About this exercise:
Give the data below again exactly as written, without its pictures.

──────────

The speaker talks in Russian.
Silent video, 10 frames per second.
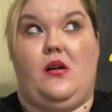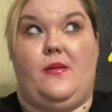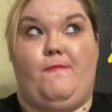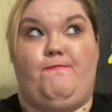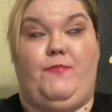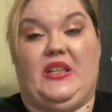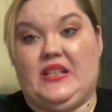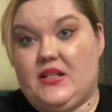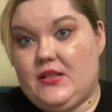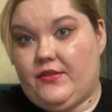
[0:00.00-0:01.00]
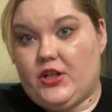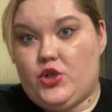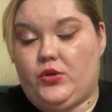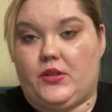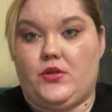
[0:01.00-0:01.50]
э, битриксе в
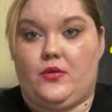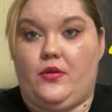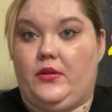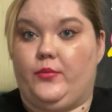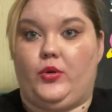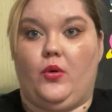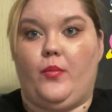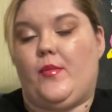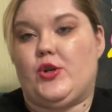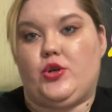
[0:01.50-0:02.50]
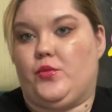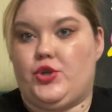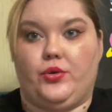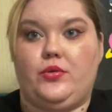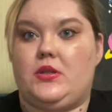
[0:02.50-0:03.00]
хорошо настроенном, то по большому
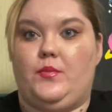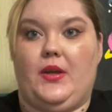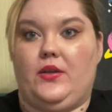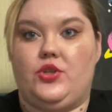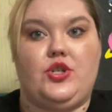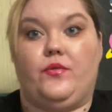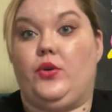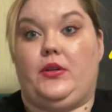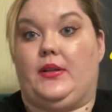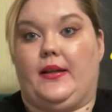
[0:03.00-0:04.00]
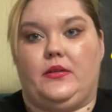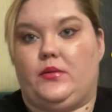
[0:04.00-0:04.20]
счету тебе ничего не надо.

──────────

Problem solution:
The speaker talks in Russian.
Silent video, 10 frames per second.
[0:00.00-0:01.00]
[0:01.00-0:01.50]
э, битриксе в
[0:01.50-0:02.50]
[0:02.50-0:03.00]
хорошо настроенном, то по большому
[0:03.00-0:04.00]
[0:04.00-0:04.20]
счету тебе ничего не надо.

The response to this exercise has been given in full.